As an example, consider the deployment of Wi-Fi in the enterprise. In his analysis of NWC's annual NAC survey, senior technology editor Andy Dornan finds that ensuring the conformance of Wi-Fi-connected clients is way down the priority list for those who've already deployed NAC. That stands in stark contrast to those who are still in the planning stages; they rate Wi-Fi client compliance among their top four priorities.
Why this disconnect? It seems if you're concerned enough about security to already be implementing NAC, you're also probably concerned enough not to implement wireless. It's just too risky.

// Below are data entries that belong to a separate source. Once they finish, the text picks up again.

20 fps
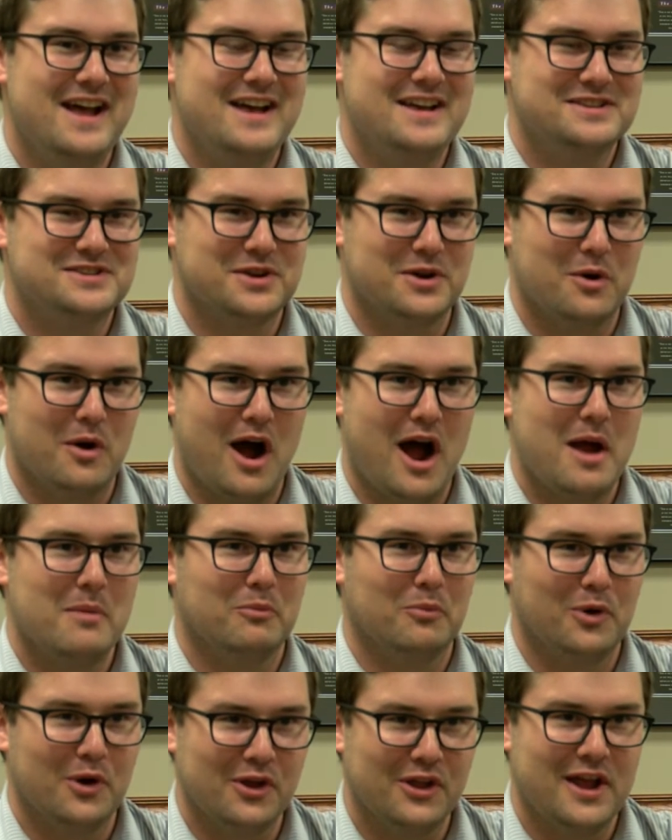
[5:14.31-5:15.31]
So I'm
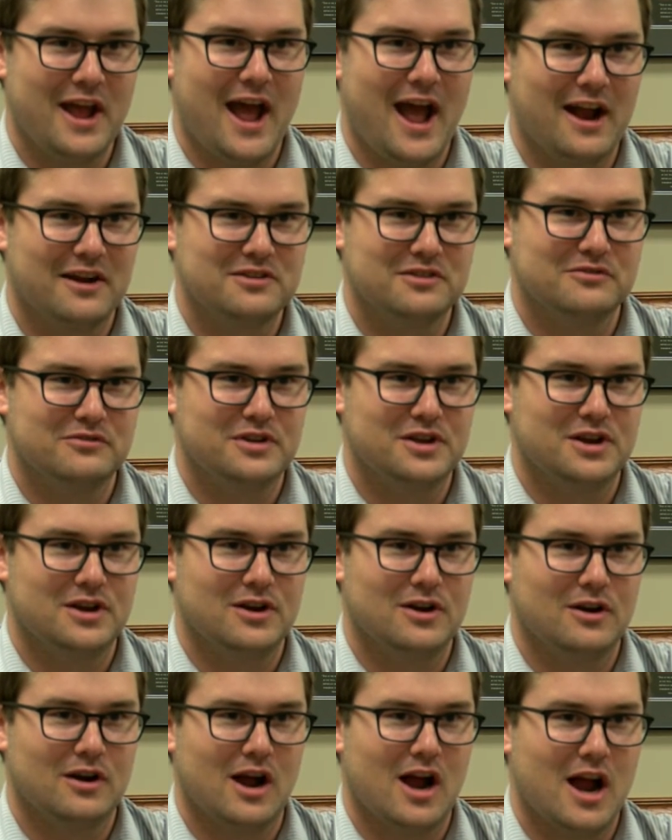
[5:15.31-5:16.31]
really active
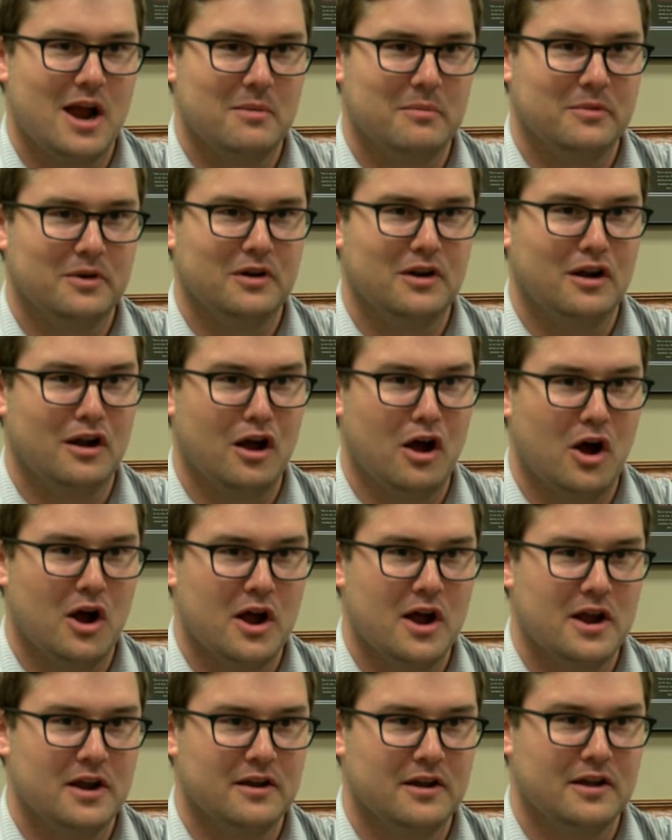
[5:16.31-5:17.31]
here. I'm
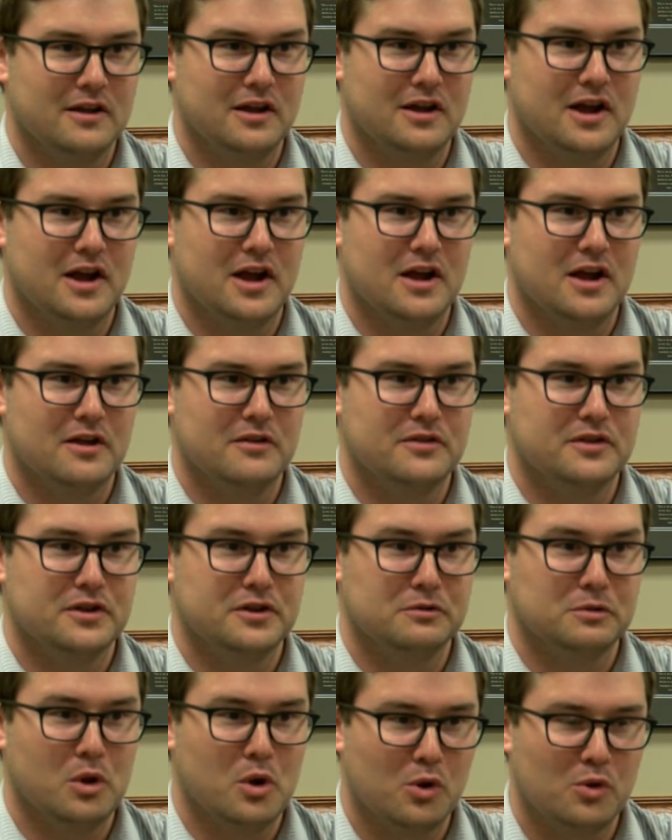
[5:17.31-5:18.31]
on uh, the
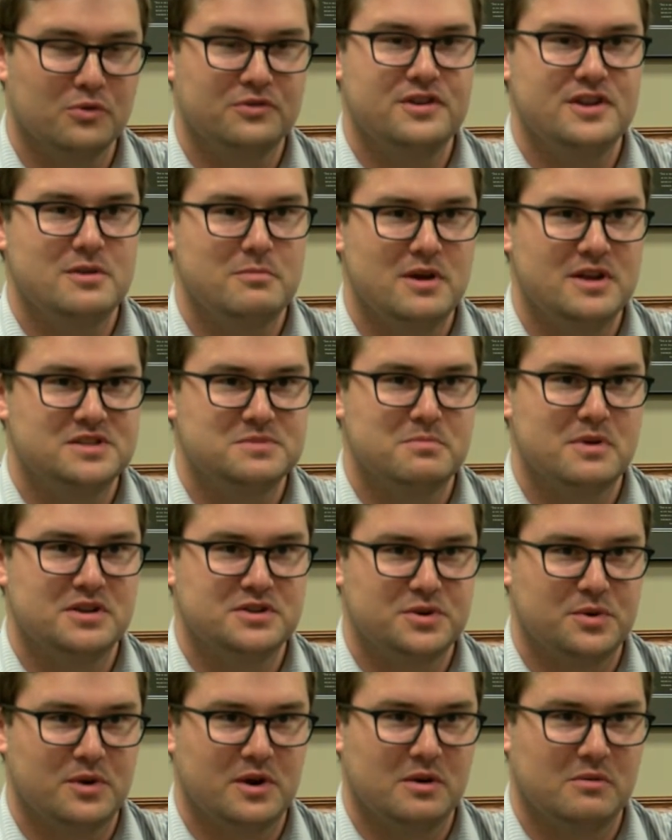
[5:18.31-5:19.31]
local teammates
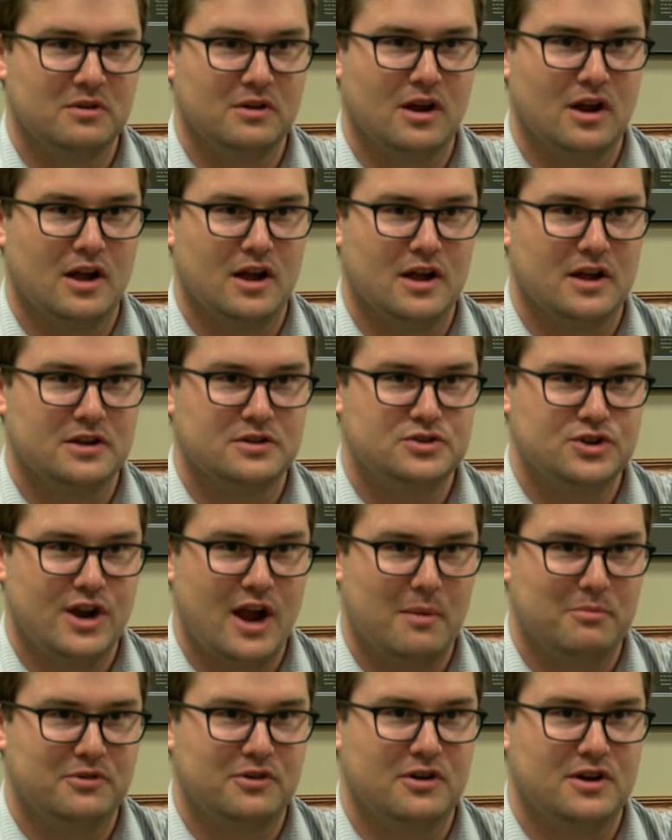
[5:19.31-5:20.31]
mentoring uh,
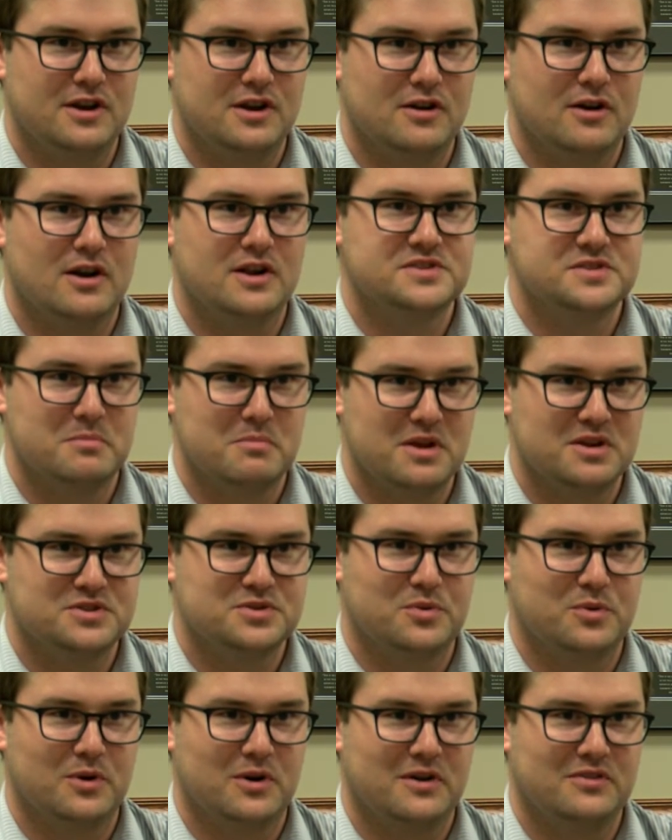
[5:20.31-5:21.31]
chapter here as a
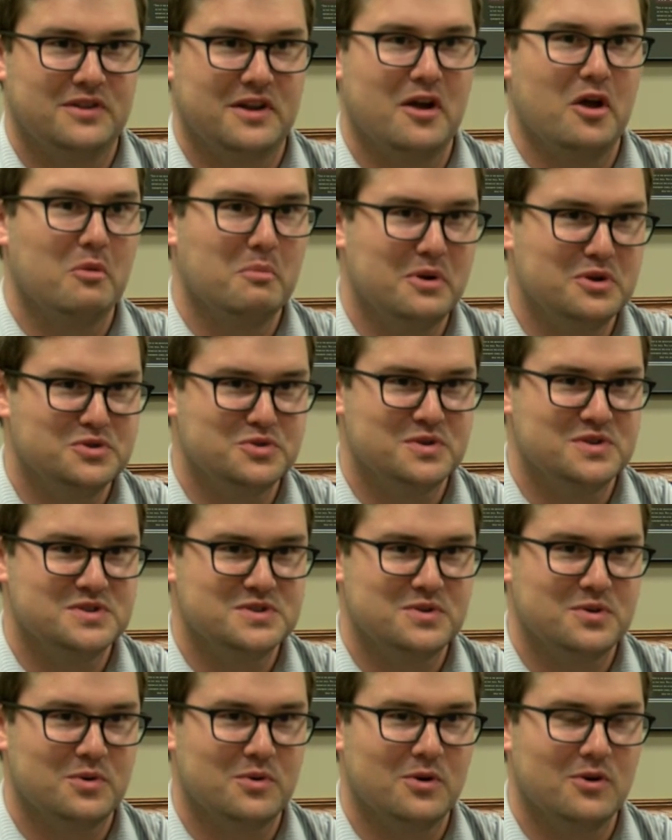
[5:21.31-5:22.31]
mentor at the elementary
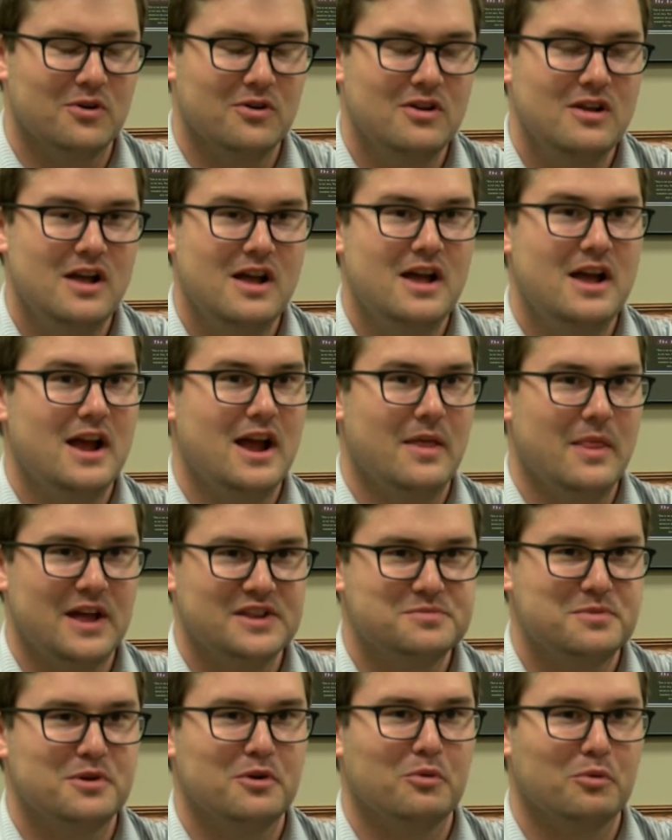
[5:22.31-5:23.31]
school, and that's
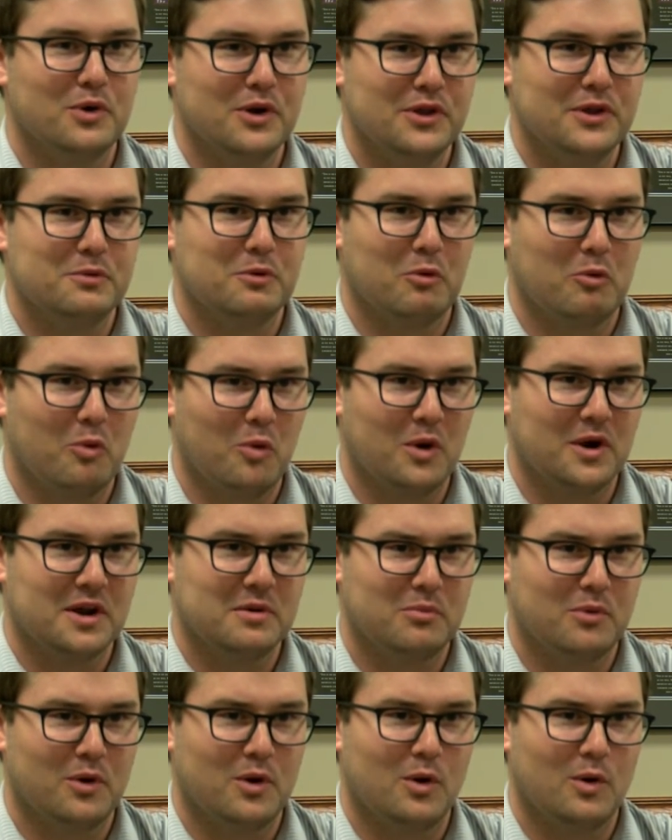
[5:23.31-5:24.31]
been a really rewarding
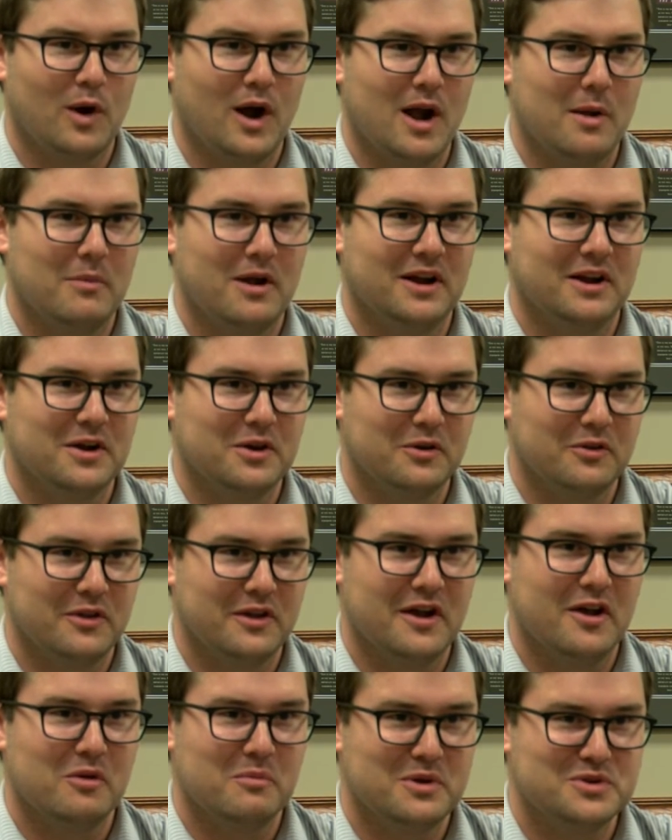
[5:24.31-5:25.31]
program. I go to the
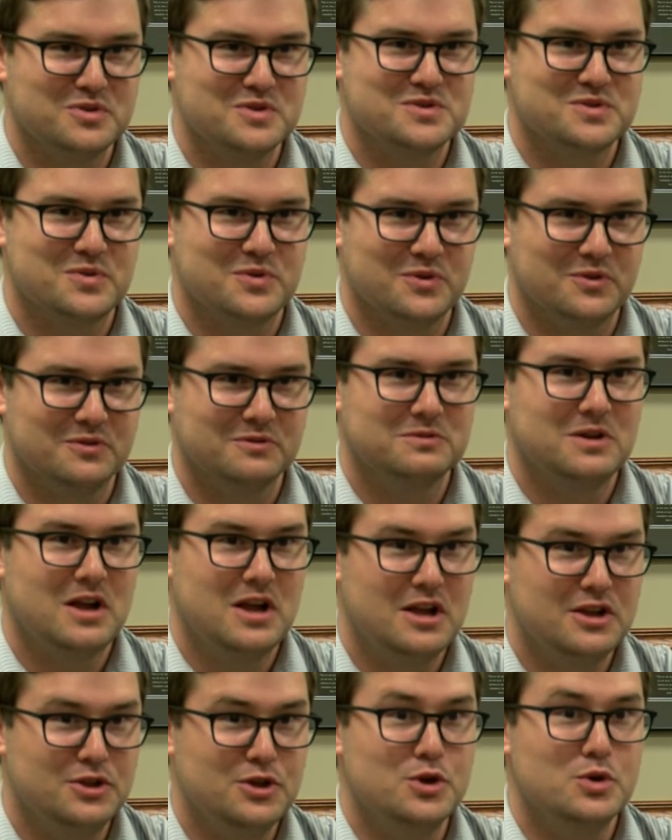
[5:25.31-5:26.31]
elementary school
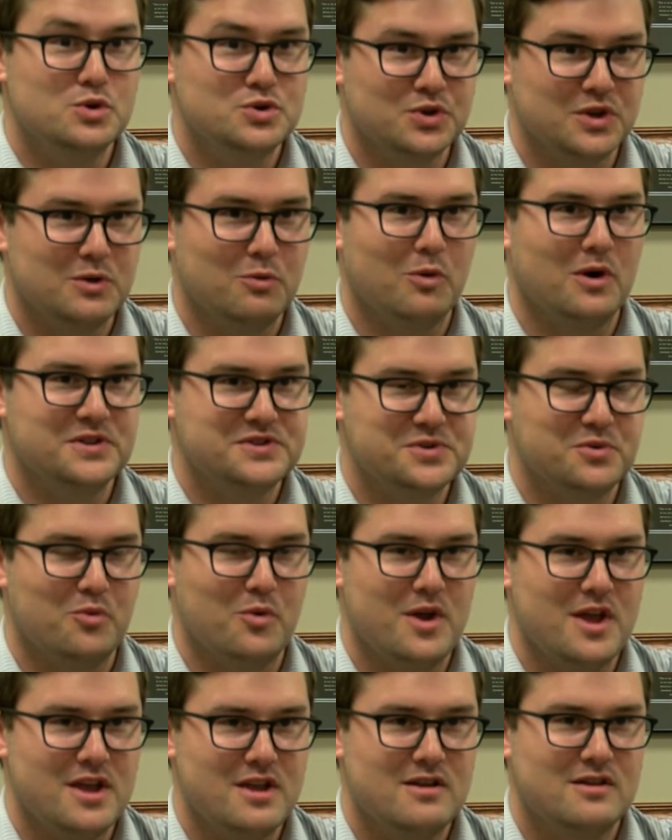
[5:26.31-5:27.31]
usually once a
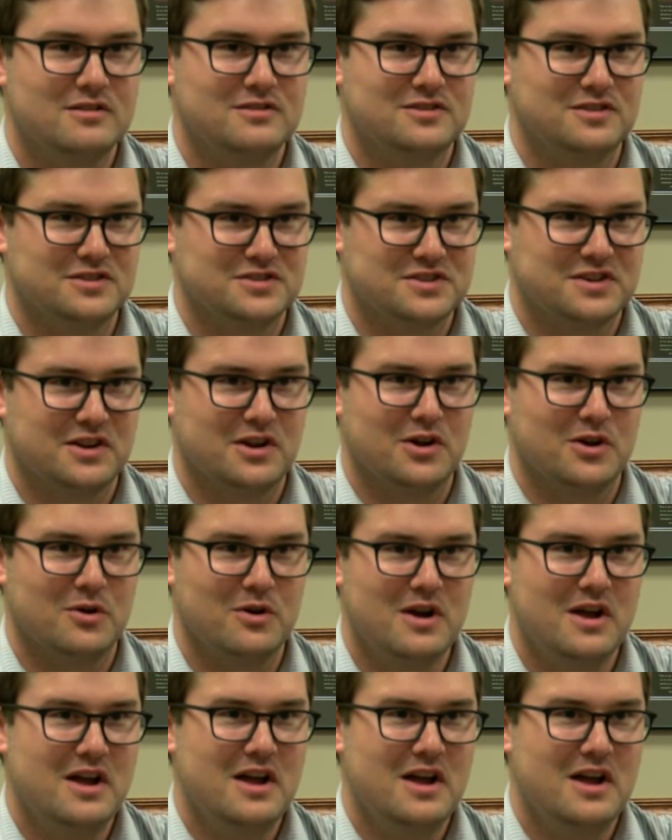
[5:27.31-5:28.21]
week just to go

Not surprisingly, early NAC implementers are likely to be security-minded government agencies and those who deal with them, financial institutions, and very large corporations that stand to be hit hard if they run afoul of Sarbanes-Oxley.
Meanwhile, the heavily regulated health-care sector shows less interest in NAC, but has fully embraced wireless. One senior IT architect at Kaiser Permanente made it clear why at a recent NWC NAC forum. He has thousands of network-attached devices that can't be updated for any reason--at least not without going through expensive and time-consuming FDA recertification. That makes NAC less attractive, which in turn affects the way Kaiser architects its networks.
Network architecture is but one place where the security calculus reigns supreme. As the Web 2.0 wave hits the enterprise, Ajax programming is all the rage--that is, until you consider security. Contributing technology editor Jordan Wiens brings that point home in his Rolling Review kickoff of Ajax vulnerability scanners. Will the enterprise trade-off be security for snazzy Web-based GUIs? It'll depend on your security posture. If you aren't consciously making that calculation, you can bet you're lacking on the security side.